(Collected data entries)
—————
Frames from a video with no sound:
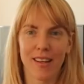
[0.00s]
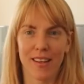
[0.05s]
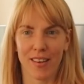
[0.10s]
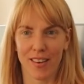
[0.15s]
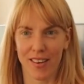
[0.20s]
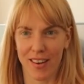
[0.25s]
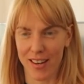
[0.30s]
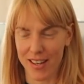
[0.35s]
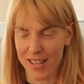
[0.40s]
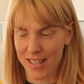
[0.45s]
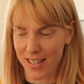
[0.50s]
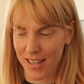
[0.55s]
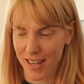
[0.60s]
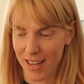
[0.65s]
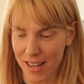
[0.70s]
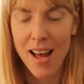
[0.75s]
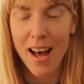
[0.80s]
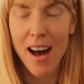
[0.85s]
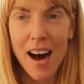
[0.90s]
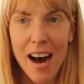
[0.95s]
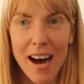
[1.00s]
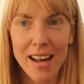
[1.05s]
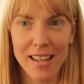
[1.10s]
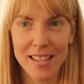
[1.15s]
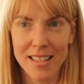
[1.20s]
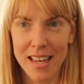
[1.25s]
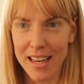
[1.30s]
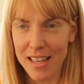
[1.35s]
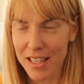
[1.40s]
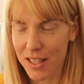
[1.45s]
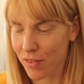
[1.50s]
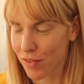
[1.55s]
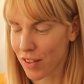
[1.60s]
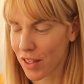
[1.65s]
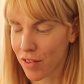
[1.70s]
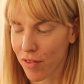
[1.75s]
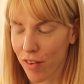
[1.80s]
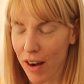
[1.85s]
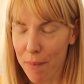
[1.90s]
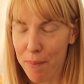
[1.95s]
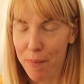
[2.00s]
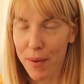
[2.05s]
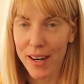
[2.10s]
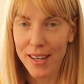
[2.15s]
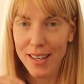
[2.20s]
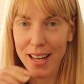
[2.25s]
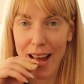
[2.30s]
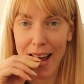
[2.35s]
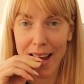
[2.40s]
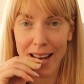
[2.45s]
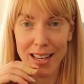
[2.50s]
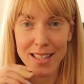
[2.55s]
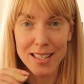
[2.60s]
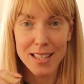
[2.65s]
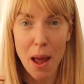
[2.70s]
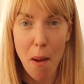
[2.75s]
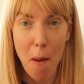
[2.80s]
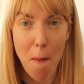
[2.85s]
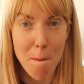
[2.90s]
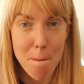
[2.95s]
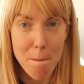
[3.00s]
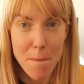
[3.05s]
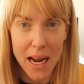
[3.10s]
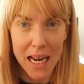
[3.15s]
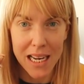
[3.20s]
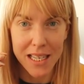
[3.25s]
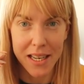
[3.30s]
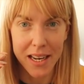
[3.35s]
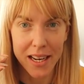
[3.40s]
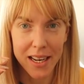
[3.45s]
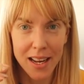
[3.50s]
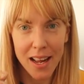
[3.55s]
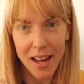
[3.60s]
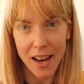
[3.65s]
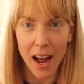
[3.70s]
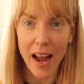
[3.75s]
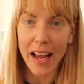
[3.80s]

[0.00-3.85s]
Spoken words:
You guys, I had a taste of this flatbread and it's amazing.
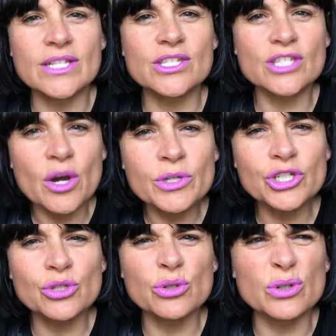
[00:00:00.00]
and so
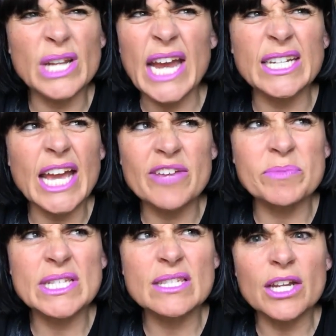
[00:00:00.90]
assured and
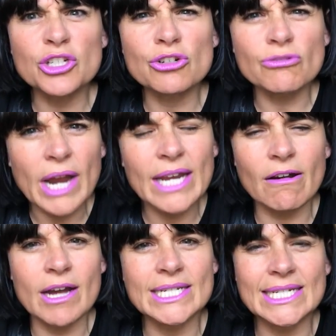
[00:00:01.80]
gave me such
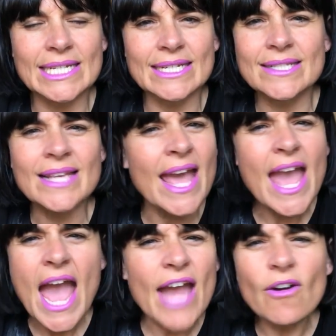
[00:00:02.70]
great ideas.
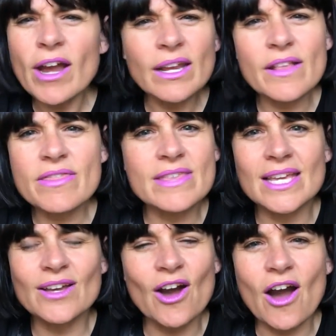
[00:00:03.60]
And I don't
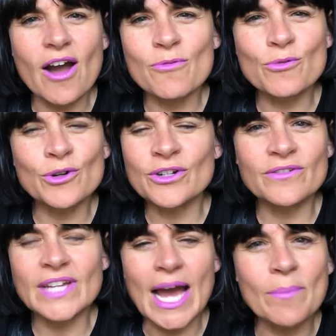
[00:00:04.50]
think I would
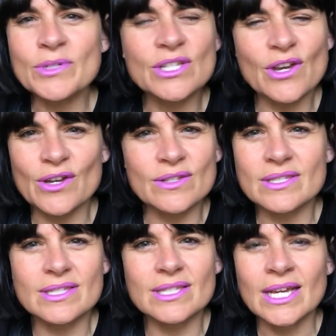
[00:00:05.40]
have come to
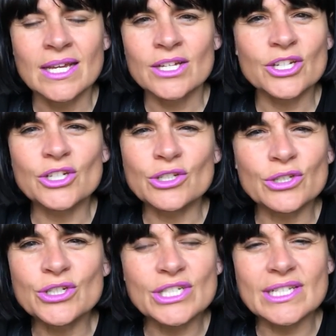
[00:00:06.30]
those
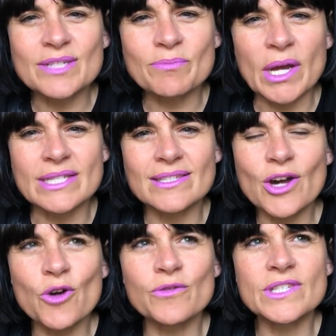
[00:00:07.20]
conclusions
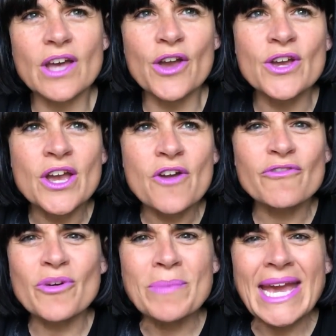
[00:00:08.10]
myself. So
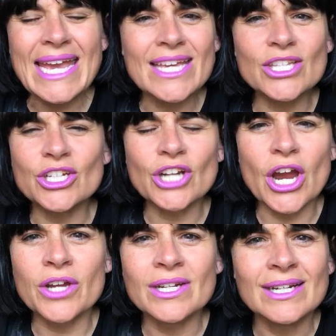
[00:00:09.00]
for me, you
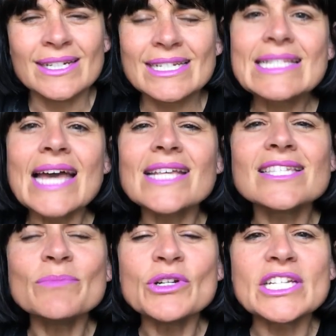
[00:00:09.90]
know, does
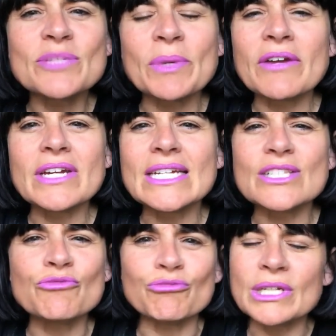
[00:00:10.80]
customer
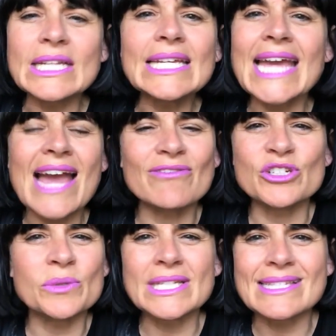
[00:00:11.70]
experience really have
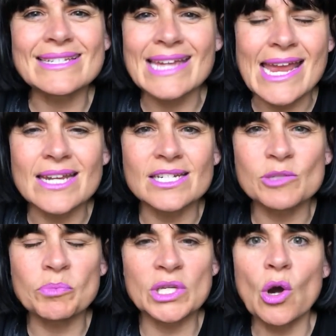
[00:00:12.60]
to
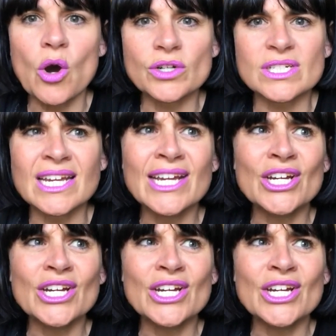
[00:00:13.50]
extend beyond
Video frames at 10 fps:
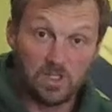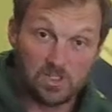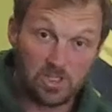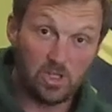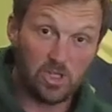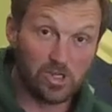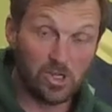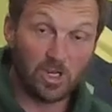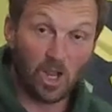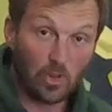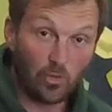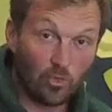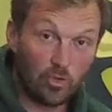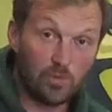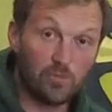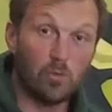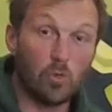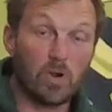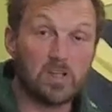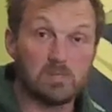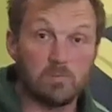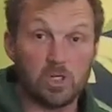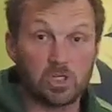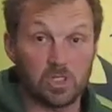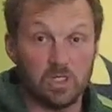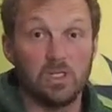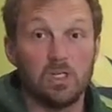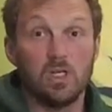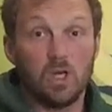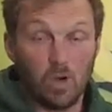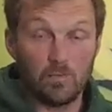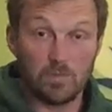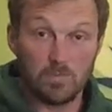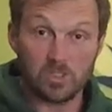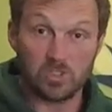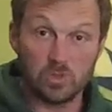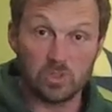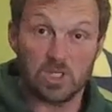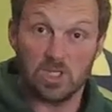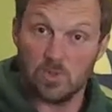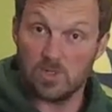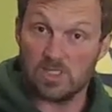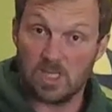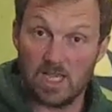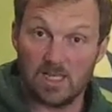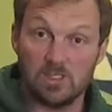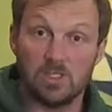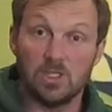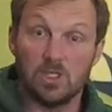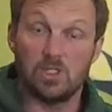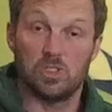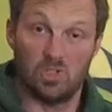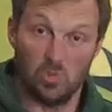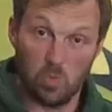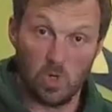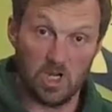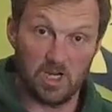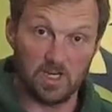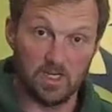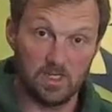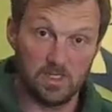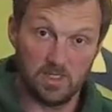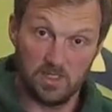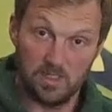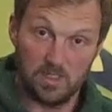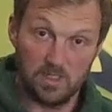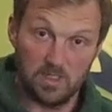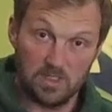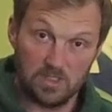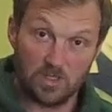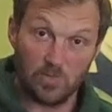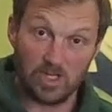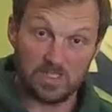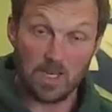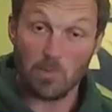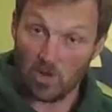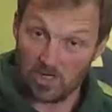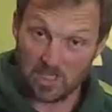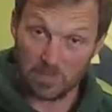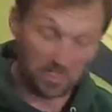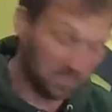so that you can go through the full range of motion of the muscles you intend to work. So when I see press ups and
—————
- **Work item**:
Write the records out again exactly; none of the pictures belong in the copy.

- **Task result**:
Frames from a video with no sound:
[0.00s]
[0.05s]
[0.10s]
[0.15s]
[0.20s]
[0.25s]
[0.30s]
[0.35s]
[0.40s]
[0.45s]
[0.50s]
[0.55s]
[0.60s]
[0.65s]
[0.70s]
[0.75s]
[0.80s]
[0.85s]
[0.90s]
[0.95s]
[1.00s]
[1.05s]
[1.10s]
[1.15s]
[1.20s]
[1.25s]
[1.30s]
[1.35s]
[1.40s]
[1.45s]
[1.50s]
[1.55s]
[1.60s]
[1.65s]
[1.70s]
[1.75s]
[1.80s]
[1.85s]
[1.90s]
[1.95s]
[2.00s]
[2.05s]
[2.10s]
[2.15s]
[2.20s]
[2.25s]
[2.30s]
[2.35s]
[2.40s]
[2.45s]
[2.50s]
[2.55s]
[2.60s]
[2.65s]
[2.70s]
[2.75s]
[2.80s]
[2.85s]
[2.90s]
[2.95s]
[3.00s]
[3.05s]
[3.10s]
[3.15s]
[3.20s]
[3.25s]
[3.30s]
[3.35s]
[3.40s]
[3.45s]
[3.50s]
[3.55s]
[3.60s]
[3.65s]
[3.70s]
[3.75s]
[3.80s]

[0.00-3.85s]
Spoken words:
You guys, I had a taste of this flatbread and it's amazing.
[00:00:00.00]
and so
[00:00:00.90]
assured and
[00:00:01.80]
gave me such
[00:00:02.70]
great ideas.
[00:00:03.60]
And I don't
[00:00:04.50]
think I would
[00:00:05.40]
have come to
[00:00:06.30]
those
[00:00:07.20]
conclusions
[00:00:08.10]
myself. So
[00:00:09.00]
for me, you
[00:00:09.90]
know, does
[00:00:10.80]
customer
[00:00:11.70]
experience really have
[00:00:12.60]
to
[00:00:13.50]
extend beyond
Video frames at 10 fps:
so that you can go through the full range of motion of the muscles you intend to work. So when I see press ups and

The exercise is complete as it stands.